Agustinus terus hidup dalam kubangan dosa. Monika tidak tega membiarkan anaknya hidup dalam kegelapan rohani.  Monika amat sedih, seorang diri ia menyusul Agustinus ke Italia. Penderitaan berat ditanggungnya terutama karena kapal yang ditumpanginya hampir karam karena badai.  Di Italia, ia menyertai anaknya di Roma maupun di Milano.  Di Milano, Monika berkenalan dengan Uskup Santo  Ambrosius dan bersahabat baik.  Monika meminta bantuan kepada  uskup.  Ia meminta uskup Ambrosius menasihati Agustinus.  
Agustinus mulai tertarik dengan khotbah dan ajaran-ajaran Uskup Ambrosius.  Akhirnya oleh teladan dan bimbingan Ambrosius, Agustinus bertobat dan bertekad untuk hidup hanya bagi Allah dan sesamanya  hingga akhirnya dibaptis.


Dua bulan kemudian, yaitu bulan Juni tahun 387 Agustinus, Alypius & Monika berencana pulang kembali ke Tagaste, Afrika. Dalam perjalanan pulang mereka singgah di Ostia, di dekat muara sungai Tiber. Saat itu bagi Monika merupakan puncak dari segala kebahagiaan hidupnya. Monika dan Agustinus berdua saja berdiri bersandar pada jendela rumah persinggahan mereka. Mereka terlibat dalam pembicaraan yang sangat menarik mengenai seperti apa kiranya kehidupan para kudus di surga. Diliputi rasa bahagia yang amat sangat Monika berkata kepada Agustinus, “Anakku, bagiku tidak ada lagi yang dapat memukauku dalam kehidupan ini. Apa lagi yang dapat kuperbuat di dunia ini? Untuk apa aku di sini? Entahlah, tak ada lagi yang kuharapkan dari dunia ini. Ada satu hal saja yang tadinya masih membuat aku ingin tinggal cukup lama dalam kehidupan ini, yaitu melihat engkau menjadi Kristen Katolik sebelum aku mati. Keinginanku sudah dikabulkan secara berlimpah dalam apa yang telah diberikan Allah kepadaku: kulihat kau sudah sampai meremehkan kebahagiaan dunia ini dan menjadi hamba-Nya. Apa yang kuperbuat lagi di sini?”

Lima hari kemudian Monika jatuh sakit. Kepada kedua puteranya, Agustinus dan Navigius, Monika berpesan, “Yang kuminta kepada kalian hanyalah supaya kalian memperingati aku di altar Tuhan di mana saja kalian berada.” Hanya supaya ia diingat di altar-Mu, itulah keinginannya.

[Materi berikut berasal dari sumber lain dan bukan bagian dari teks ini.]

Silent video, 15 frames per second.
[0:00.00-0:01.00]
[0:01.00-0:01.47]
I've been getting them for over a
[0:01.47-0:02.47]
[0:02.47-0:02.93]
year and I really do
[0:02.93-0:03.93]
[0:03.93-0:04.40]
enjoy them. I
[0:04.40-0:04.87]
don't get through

Sebab ia telah melayani altar itu tanpa melewati satu hari pun. Pada hari yang kesembilan Monika wafat dalam usia 56 tahun.

Santa Monika dihormati sebagai pelindung ibu rumah tangga. Pestanya dirayakan setiap tanggal 27 Agustus.

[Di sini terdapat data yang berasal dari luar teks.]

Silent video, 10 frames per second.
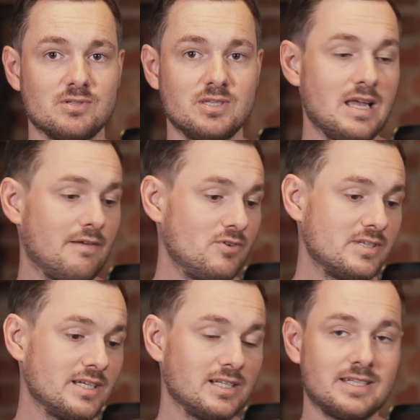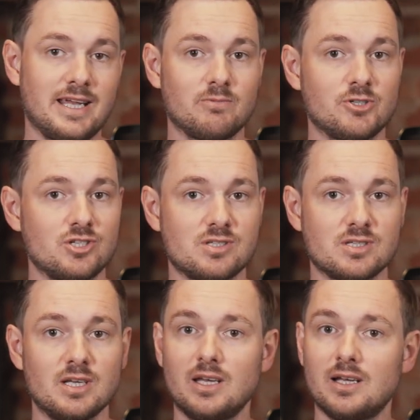see every single tag which is
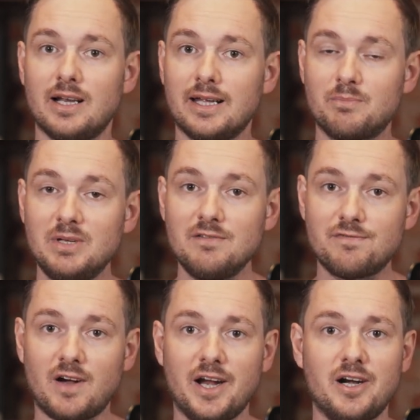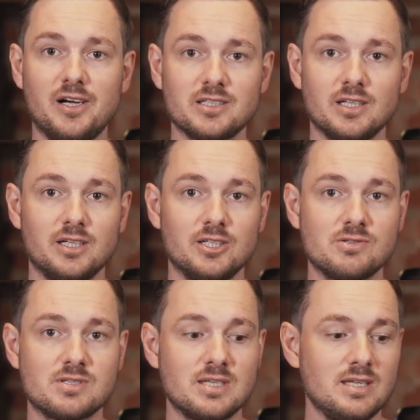like being fired. You
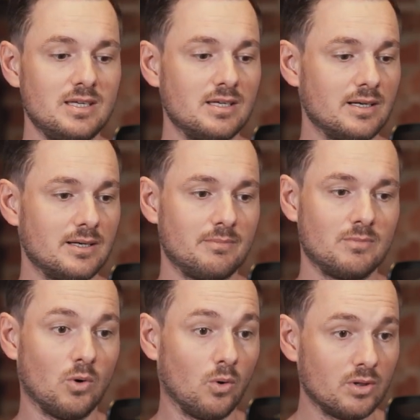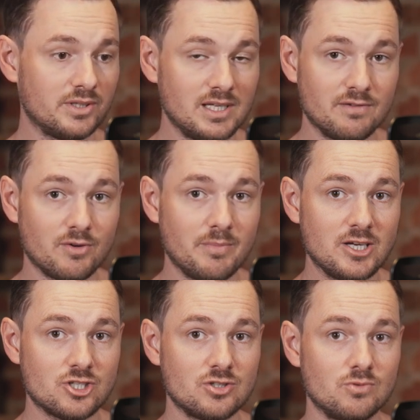see all the
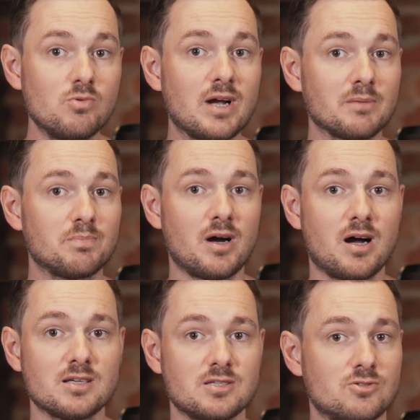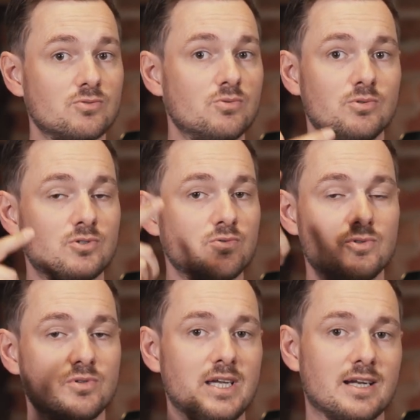information who got passed to
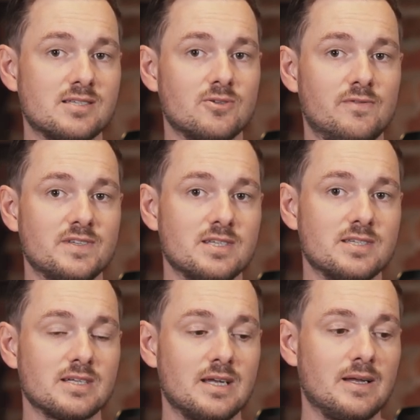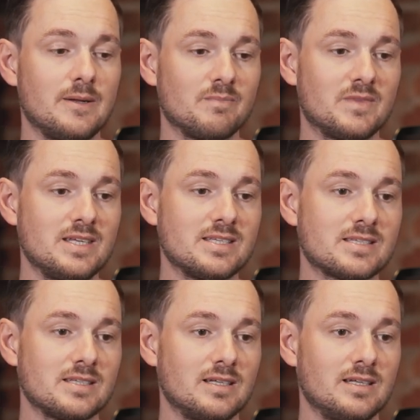the other services.
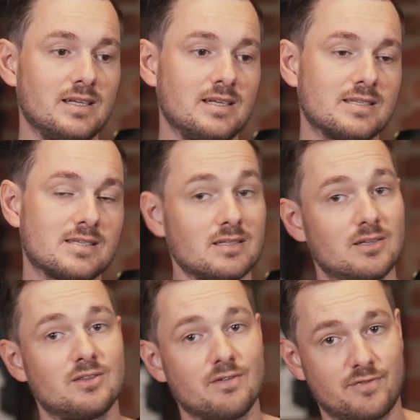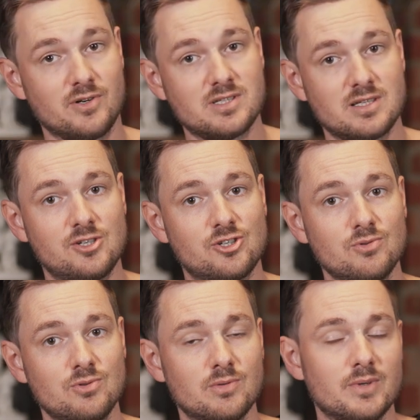This is the first
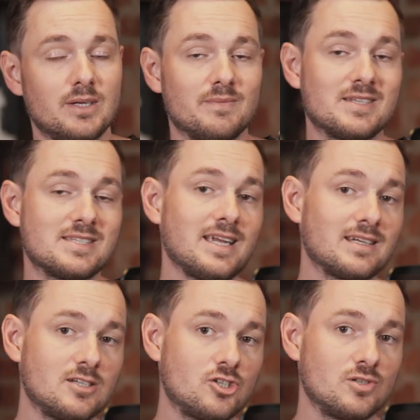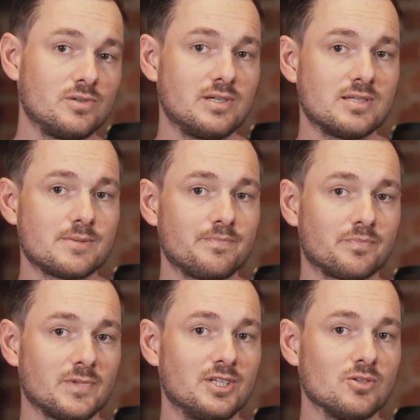issue. The second issue is
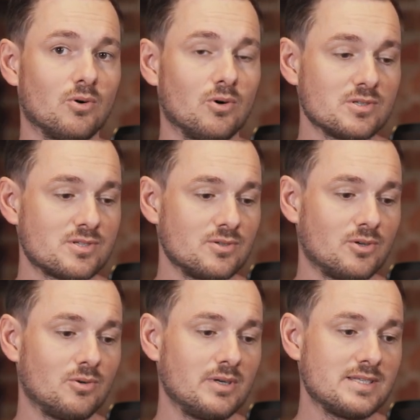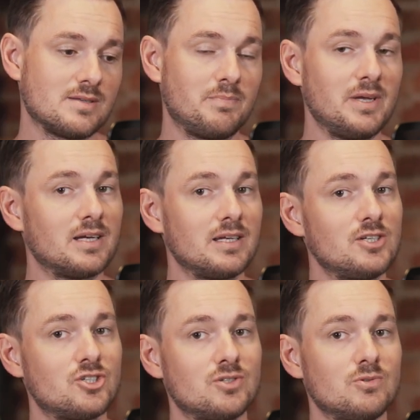it also is a big
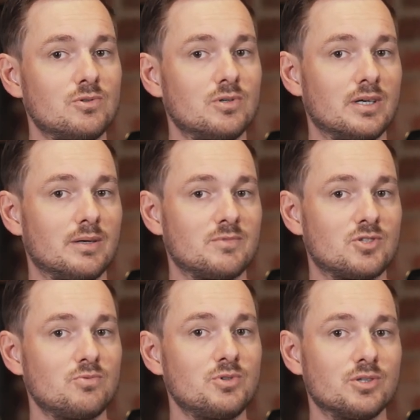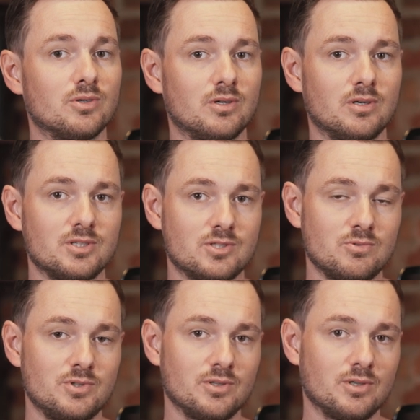issue to
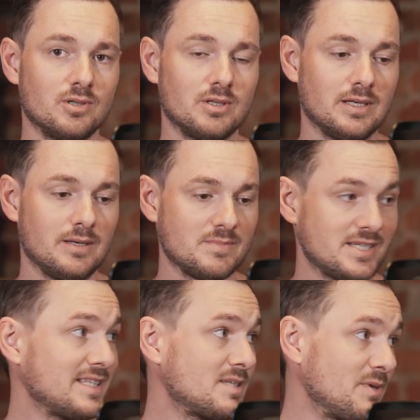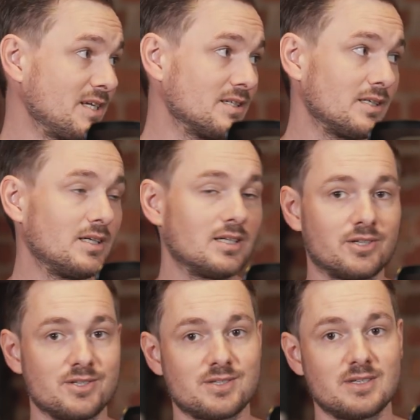your site speed,
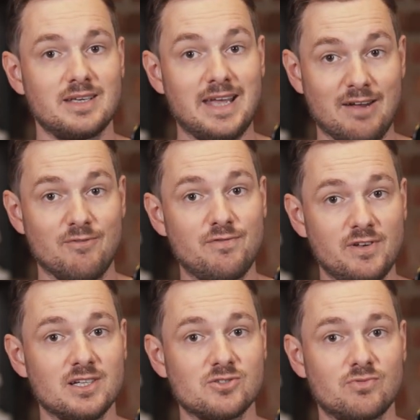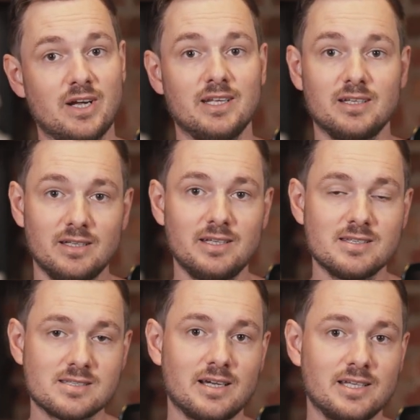because everything is running
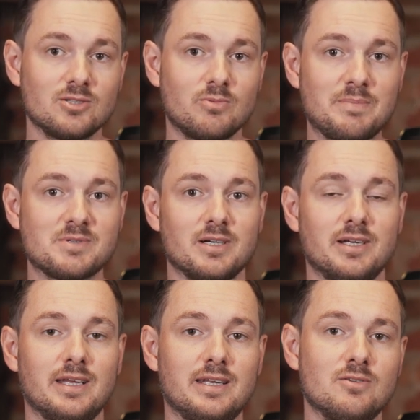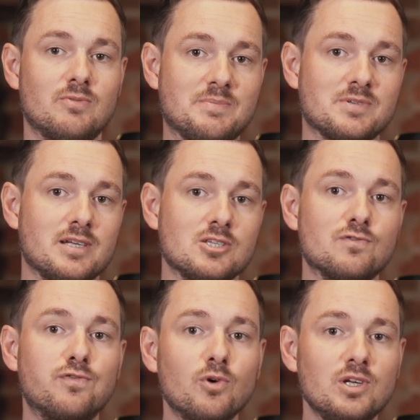inside your website, and the website is
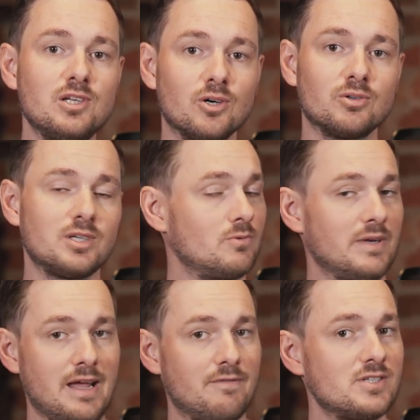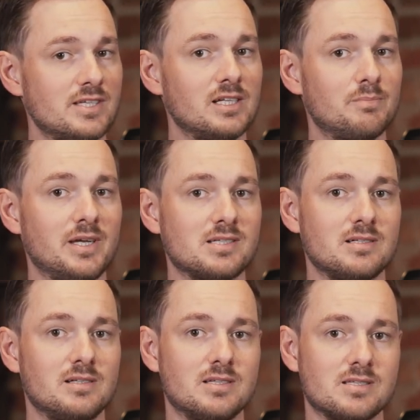fully loaded when every single pixel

Teladan hidup santa Monika menyatakan kepada kita bahwa doa yang tak kunjung putus, tak dapat tiada akan didengarkan Tuhan.

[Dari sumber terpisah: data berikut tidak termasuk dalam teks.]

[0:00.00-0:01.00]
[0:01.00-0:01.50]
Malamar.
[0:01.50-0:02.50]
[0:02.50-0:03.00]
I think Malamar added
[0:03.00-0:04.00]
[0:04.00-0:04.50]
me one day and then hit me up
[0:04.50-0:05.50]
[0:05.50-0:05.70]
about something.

"Allah yang berbelas kasih, hiburlah mereka yang menderita, air mata Santa Monika menggerakkan belas kasih-Mu untuk menobatkan puteranya, Santo Agustinus, kepada iman akan Kristus.
Dengan bantuan doa mereka, bantulah kami berbalik dari dosa-dosa kami dan memperoleh pengampunan-Mu yang penuh belas kasih. Amin."